--- ABOUT THIS TASK ---
Exclude all pictures. Then restate, word for word, the entries from the first line through the line that contains "[2:10.79-2:11.79]".

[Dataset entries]
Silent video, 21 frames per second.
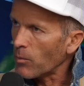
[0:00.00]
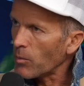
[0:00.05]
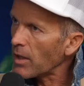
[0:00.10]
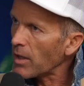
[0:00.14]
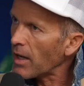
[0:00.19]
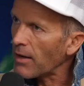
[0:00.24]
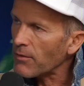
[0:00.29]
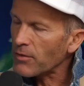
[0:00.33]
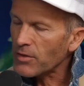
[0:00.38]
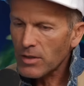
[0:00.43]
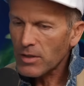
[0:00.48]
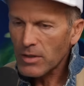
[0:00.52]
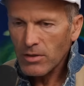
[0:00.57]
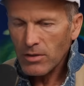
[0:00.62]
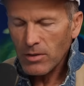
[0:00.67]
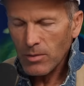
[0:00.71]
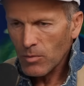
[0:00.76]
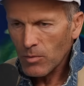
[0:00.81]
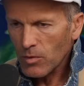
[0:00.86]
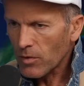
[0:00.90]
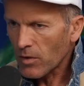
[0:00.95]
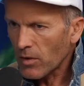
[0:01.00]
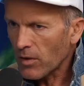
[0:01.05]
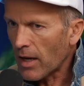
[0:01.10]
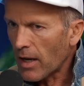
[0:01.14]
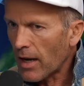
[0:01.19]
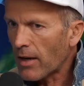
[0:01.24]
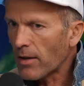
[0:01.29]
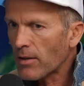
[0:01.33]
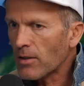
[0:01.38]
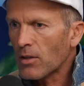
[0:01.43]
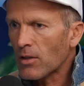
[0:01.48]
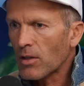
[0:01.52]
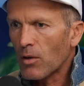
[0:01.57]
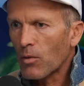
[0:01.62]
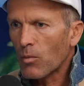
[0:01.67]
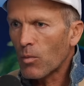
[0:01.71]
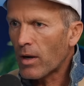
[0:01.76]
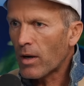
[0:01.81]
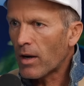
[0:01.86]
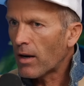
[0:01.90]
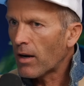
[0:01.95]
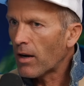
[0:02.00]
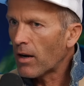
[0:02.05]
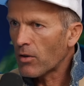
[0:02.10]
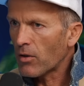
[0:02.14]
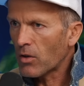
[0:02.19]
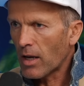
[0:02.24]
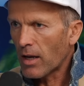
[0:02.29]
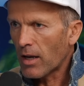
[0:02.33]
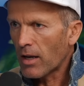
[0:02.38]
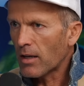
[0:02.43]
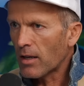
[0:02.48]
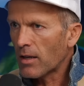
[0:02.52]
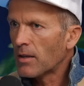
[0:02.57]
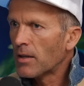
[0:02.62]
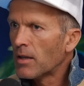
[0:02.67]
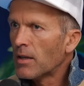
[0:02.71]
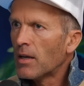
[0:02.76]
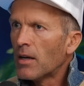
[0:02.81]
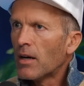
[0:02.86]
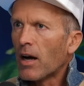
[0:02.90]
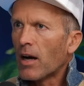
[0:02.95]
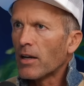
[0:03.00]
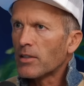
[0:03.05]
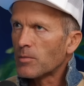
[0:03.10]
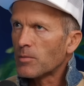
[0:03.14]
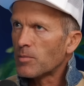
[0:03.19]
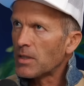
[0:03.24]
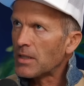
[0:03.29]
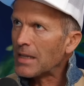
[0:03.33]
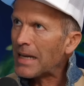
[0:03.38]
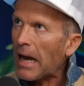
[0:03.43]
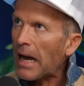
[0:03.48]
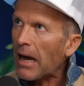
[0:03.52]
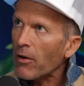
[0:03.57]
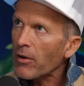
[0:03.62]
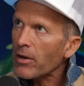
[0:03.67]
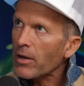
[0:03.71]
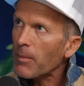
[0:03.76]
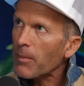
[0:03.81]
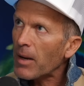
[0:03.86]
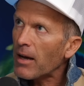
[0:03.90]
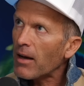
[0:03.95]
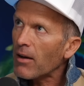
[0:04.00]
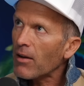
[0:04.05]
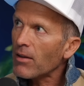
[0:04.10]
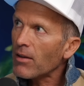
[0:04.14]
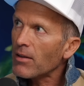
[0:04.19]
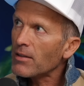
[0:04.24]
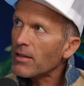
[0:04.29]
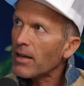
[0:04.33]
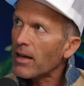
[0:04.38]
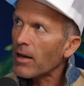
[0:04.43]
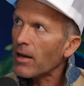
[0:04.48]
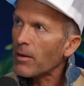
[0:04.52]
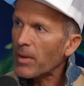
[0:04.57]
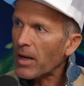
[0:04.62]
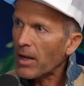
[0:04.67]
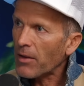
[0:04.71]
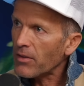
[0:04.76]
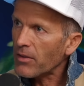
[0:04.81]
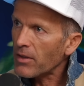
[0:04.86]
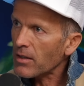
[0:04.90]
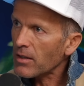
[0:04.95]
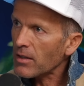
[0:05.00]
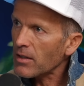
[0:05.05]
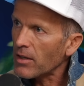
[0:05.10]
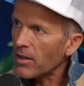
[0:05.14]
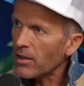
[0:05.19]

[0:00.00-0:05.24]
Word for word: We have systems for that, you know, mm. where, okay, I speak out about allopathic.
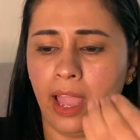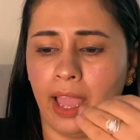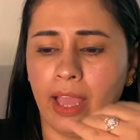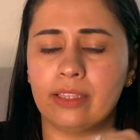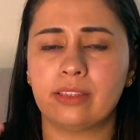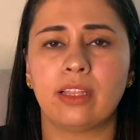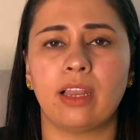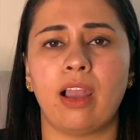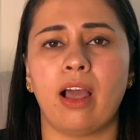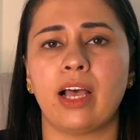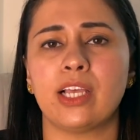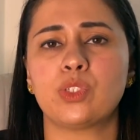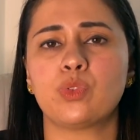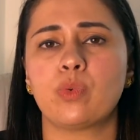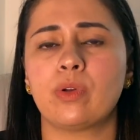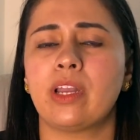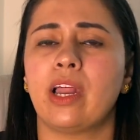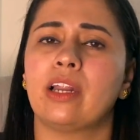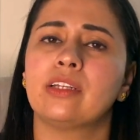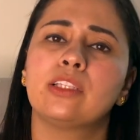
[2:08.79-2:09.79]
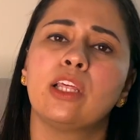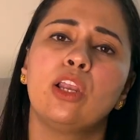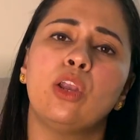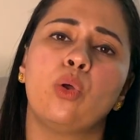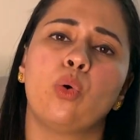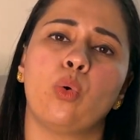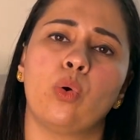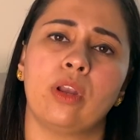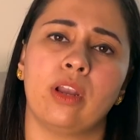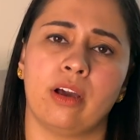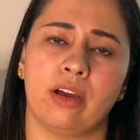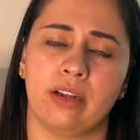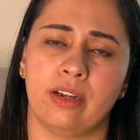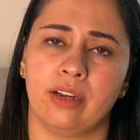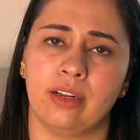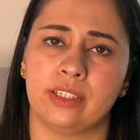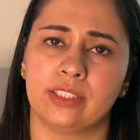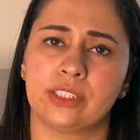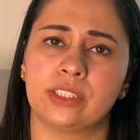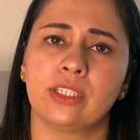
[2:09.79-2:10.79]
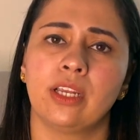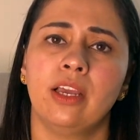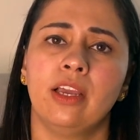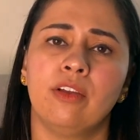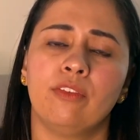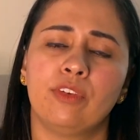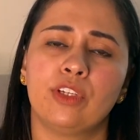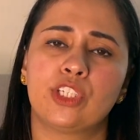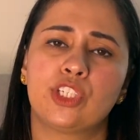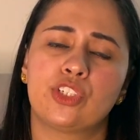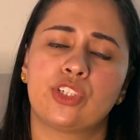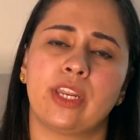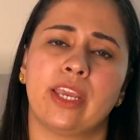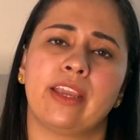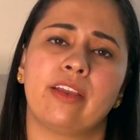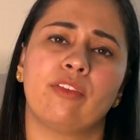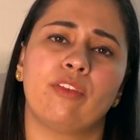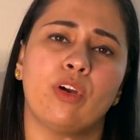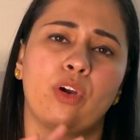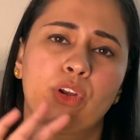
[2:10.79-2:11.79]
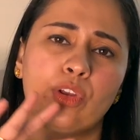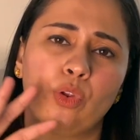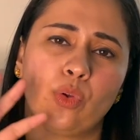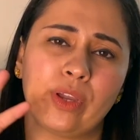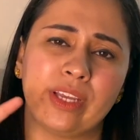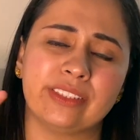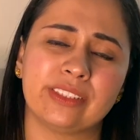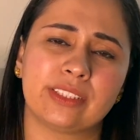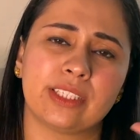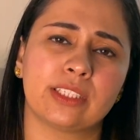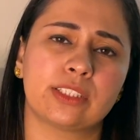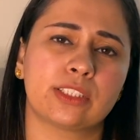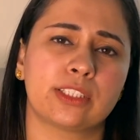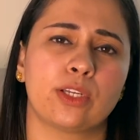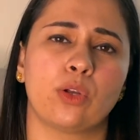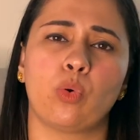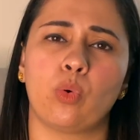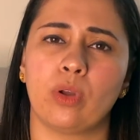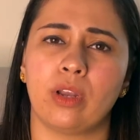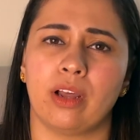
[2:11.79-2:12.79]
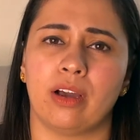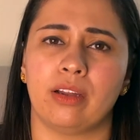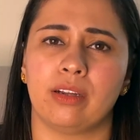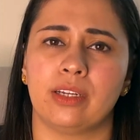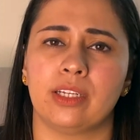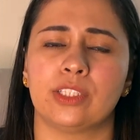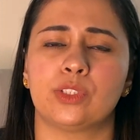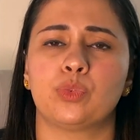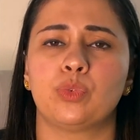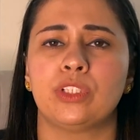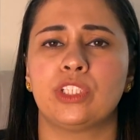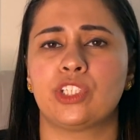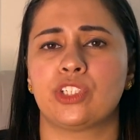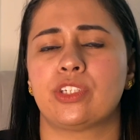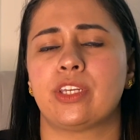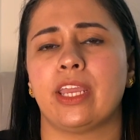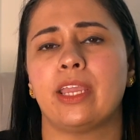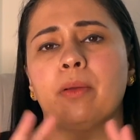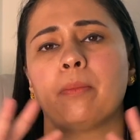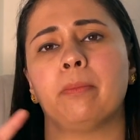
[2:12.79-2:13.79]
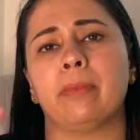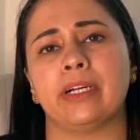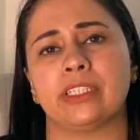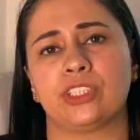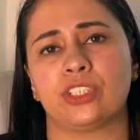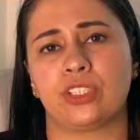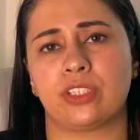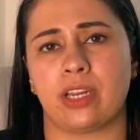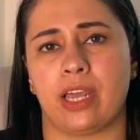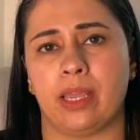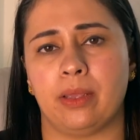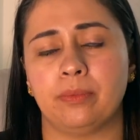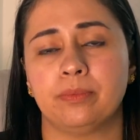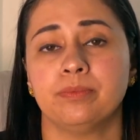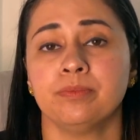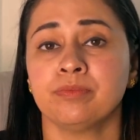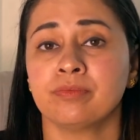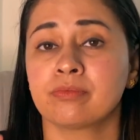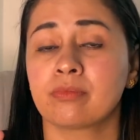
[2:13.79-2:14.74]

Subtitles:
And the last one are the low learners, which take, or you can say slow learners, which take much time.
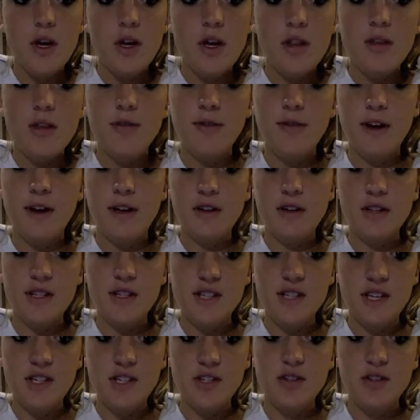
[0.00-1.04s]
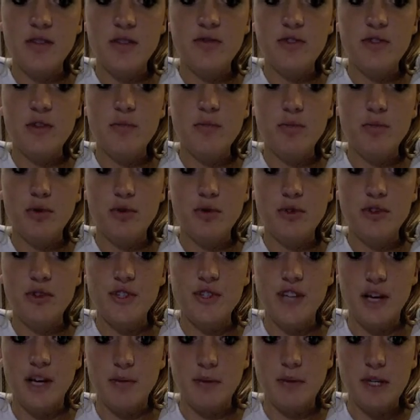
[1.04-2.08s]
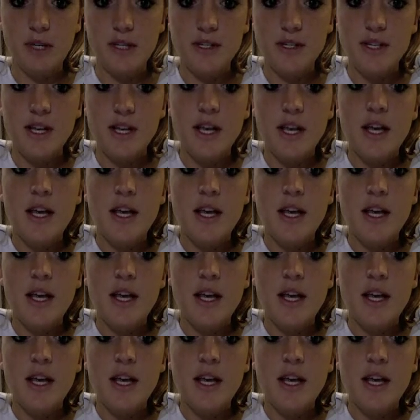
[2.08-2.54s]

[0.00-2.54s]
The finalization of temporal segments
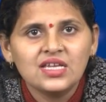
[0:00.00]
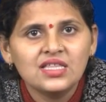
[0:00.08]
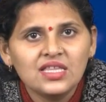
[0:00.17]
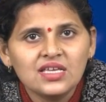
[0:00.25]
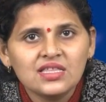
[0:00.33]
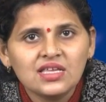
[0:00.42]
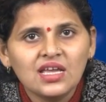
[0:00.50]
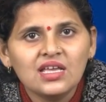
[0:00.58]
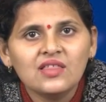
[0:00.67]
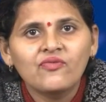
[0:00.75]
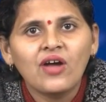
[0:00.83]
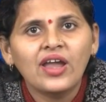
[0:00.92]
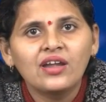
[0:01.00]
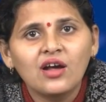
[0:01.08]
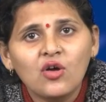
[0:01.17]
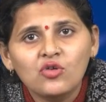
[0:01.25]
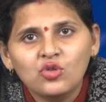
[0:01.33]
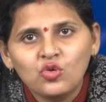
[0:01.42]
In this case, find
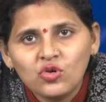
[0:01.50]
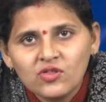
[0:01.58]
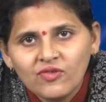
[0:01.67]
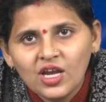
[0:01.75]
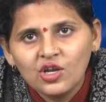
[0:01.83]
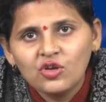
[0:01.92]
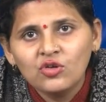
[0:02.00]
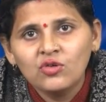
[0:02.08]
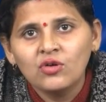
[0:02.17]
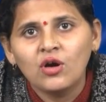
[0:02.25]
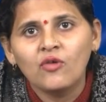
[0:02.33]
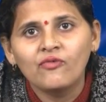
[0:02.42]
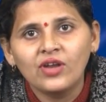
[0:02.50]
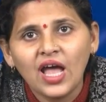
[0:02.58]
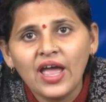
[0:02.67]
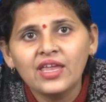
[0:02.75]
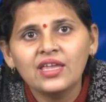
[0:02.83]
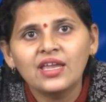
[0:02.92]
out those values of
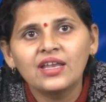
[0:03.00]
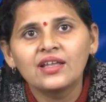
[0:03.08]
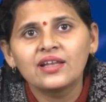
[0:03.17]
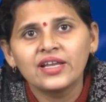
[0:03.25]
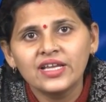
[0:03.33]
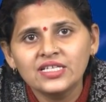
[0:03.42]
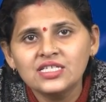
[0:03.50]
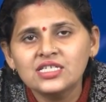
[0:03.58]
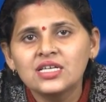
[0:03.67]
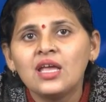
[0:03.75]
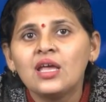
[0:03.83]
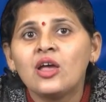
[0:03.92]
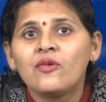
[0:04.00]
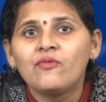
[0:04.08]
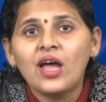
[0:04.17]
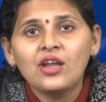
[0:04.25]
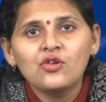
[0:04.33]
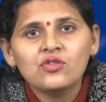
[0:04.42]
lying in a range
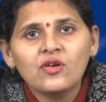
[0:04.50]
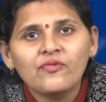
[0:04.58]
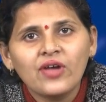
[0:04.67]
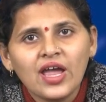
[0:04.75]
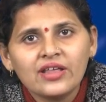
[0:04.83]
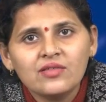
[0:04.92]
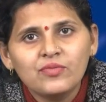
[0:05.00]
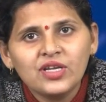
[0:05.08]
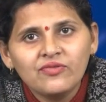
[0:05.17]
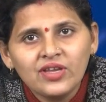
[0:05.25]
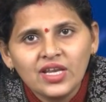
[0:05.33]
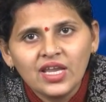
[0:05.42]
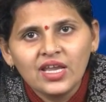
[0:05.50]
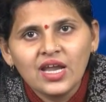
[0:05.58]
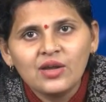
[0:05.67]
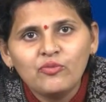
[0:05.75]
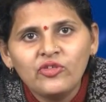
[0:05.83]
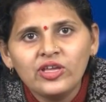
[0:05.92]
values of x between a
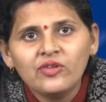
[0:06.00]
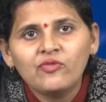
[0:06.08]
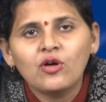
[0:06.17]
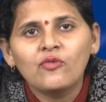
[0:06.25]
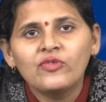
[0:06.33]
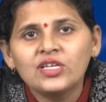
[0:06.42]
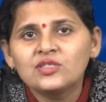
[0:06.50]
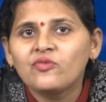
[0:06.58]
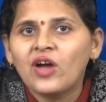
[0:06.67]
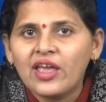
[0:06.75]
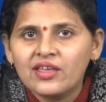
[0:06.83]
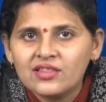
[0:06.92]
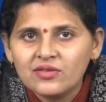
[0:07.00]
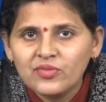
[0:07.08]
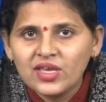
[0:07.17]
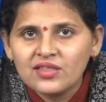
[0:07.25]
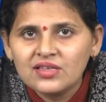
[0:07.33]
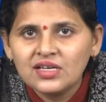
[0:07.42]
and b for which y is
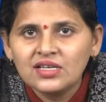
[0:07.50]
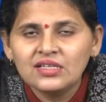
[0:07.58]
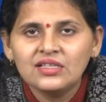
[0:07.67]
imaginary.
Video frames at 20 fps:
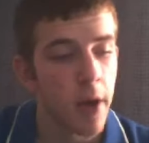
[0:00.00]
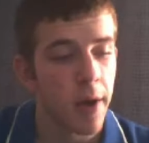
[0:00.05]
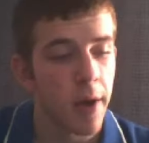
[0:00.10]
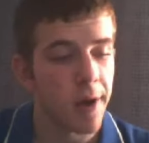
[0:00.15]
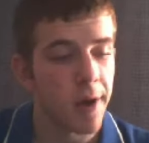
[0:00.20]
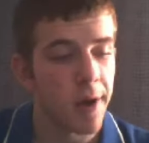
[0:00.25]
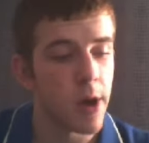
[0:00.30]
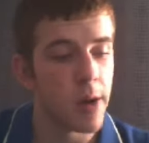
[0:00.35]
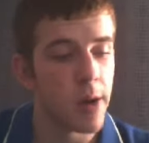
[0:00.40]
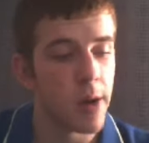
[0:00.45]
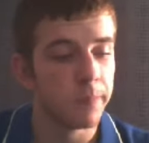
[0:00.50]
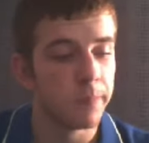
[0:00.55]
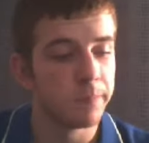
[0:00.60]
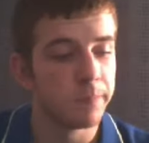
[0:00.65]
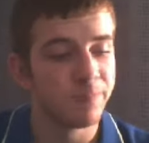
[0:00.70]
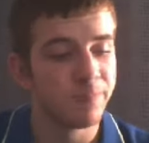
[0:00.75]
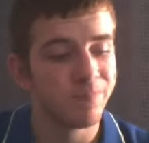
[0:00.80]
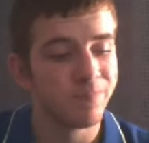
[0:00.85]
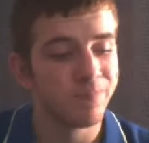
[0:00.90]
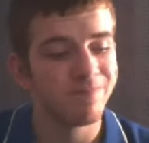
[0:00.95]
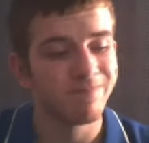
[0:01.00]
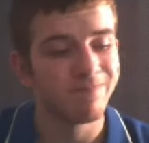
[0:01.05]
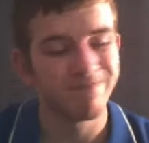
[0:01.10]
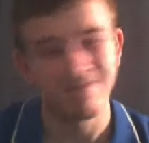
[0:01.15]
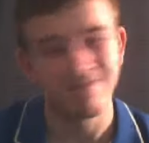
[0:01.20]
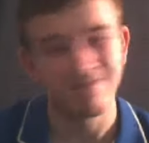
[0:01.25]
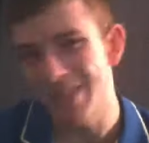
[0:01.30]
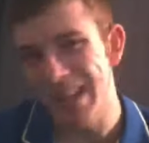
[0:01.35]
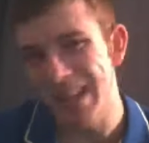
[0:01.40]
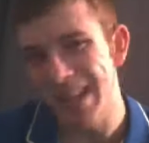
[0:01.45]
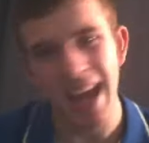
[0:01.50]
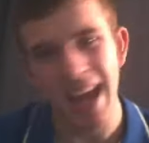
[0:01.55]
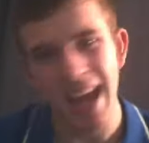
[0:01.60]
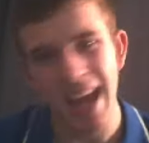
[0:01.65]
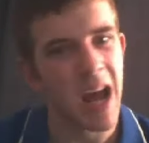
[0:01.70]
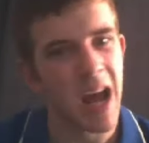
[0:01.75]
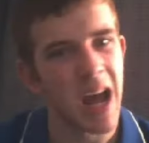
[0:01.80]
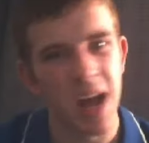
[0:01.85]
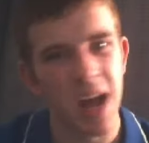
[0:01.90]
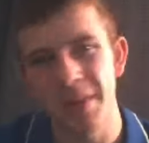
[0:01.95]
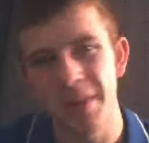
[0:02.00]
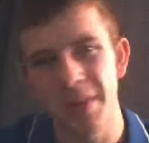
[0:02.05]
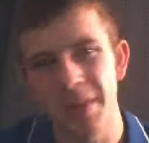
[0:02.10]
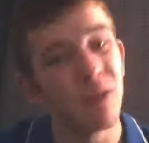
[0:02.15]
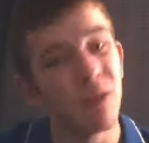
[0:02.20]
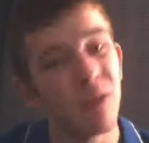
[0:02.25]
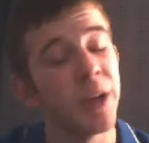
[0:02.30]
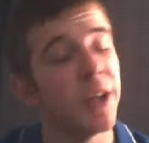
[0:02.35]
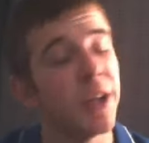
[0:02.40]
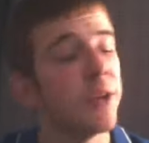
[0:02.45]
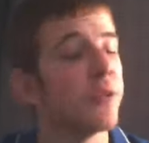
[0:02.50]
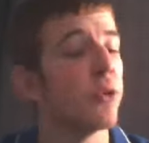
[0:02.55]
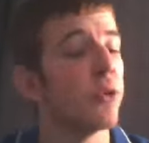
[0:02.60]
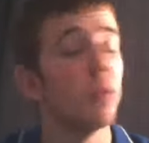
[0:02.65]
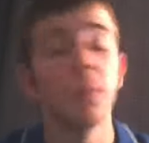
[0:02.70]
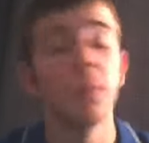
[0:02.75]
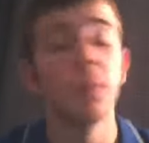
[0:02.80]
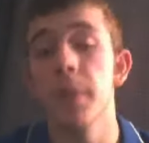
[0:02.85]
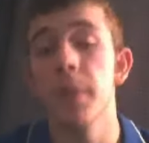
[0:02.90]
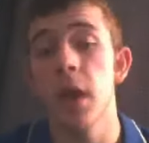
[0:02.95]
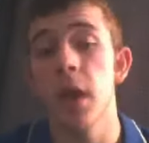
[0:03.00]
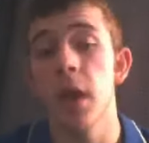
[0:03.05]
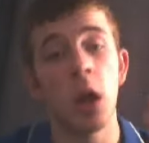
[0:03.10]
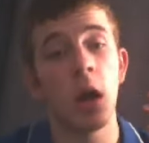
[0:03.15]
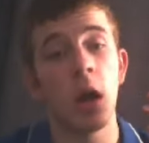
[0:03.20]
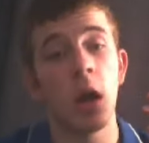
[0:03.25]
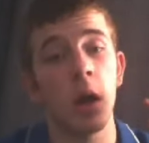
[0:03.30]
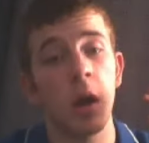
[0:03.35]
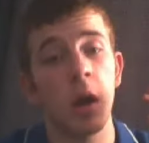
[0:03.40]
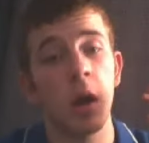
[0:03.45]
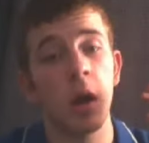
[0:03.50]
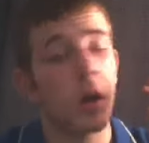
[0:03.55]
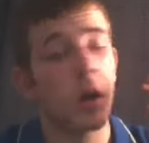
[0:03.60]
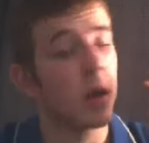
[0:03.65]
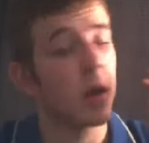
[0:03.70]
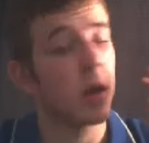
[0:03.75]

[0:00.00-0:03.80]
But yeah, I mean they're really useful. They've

--- EXPECTED OUTPUT ---
Silent video, 21 frames per second.
[0:00.00]
[0:00.05]
[0:00.10]
[0:00.14]
[0:00.19]
[0:00.24]
[0:00.29]
[0:00.33]
[0:00.38]
[0:00.43]
[0:00.48]
[0:00.52]
[0:00.57]
[0:00.62]
[0:00.67]
[0:00.71]
[0:00.76]
[0:00.81]
[0:00.86]
[0:00.90]
[0:00.95]
[0:01.00]
[0:01.05]
[0:01.10]
[0:01.14]
[0:01.19]
[0:01.24]
[0:01.29]
[0:01.33]
[0:01.38]
[0:01.43]
[0:01.48]
[0:01.52]
[0:01.57]
[0:01.62]
[0:01.67]
[0:01.71]
[0:01.76]
[0:01.81]
[0:01.86]
[0:01.90]
[0:01.95]
[0:02.00]
[0:02.05]
[0:02.10]
[0:02.14]
[0:02.19]
[0:02.24]
[0:02.29]
[0:02.33]
[0:02.38]
[0:02.43]
[0:02.48]
[0:02.52]
[0:02.57]
[0:02.62]
[0:02.67]
[0:02.71]
[0:02.76]
[0:02.81]
[0:02.86]
[0:02.90]
[0:02.95]
[0:03.00]
[0:03.05]
[0:03.10]
[0:03.14]
[0:03.19]
[0:03.24]
[0:03.29]
[0:03.33]
[0:03.38]
[0:03.43]
[0:03.48]
[0:03.52]
[0:03.57]
[0:03.62]
[0:03.67]
[0:03.71]
[0:03.76]
[0:03.81]
[0:03.86]
[0:03.90]
[0:03.95]
[0:04.00]
[0:04.05]
[0:04.10]
[0:04.14]
[0:04.19]
[0:04.24]
[0:04.29]
[0:04.33]
[0:04.38]
[0:04.43]
[0:04.48]
[0:04.52]
[0:04.57]
[0:04.62]
[0:04.67]
[0:04.71]
[0:04.76]
[0:04.81]
[0:04.86]
[0:04.90]
[0:04.95]
[0:05.00]
[0:05.05]
[0:05.10]
[0:05.14]
[0:05.19]

[0:00.00-0:05.24]
Word for word: We have systems for that, you know, mm. where, okay, I speak out about allopathic.
[2:08.79-2:09.79]
[2:09.79-2:10.79]
[2:10.79-2:11.79]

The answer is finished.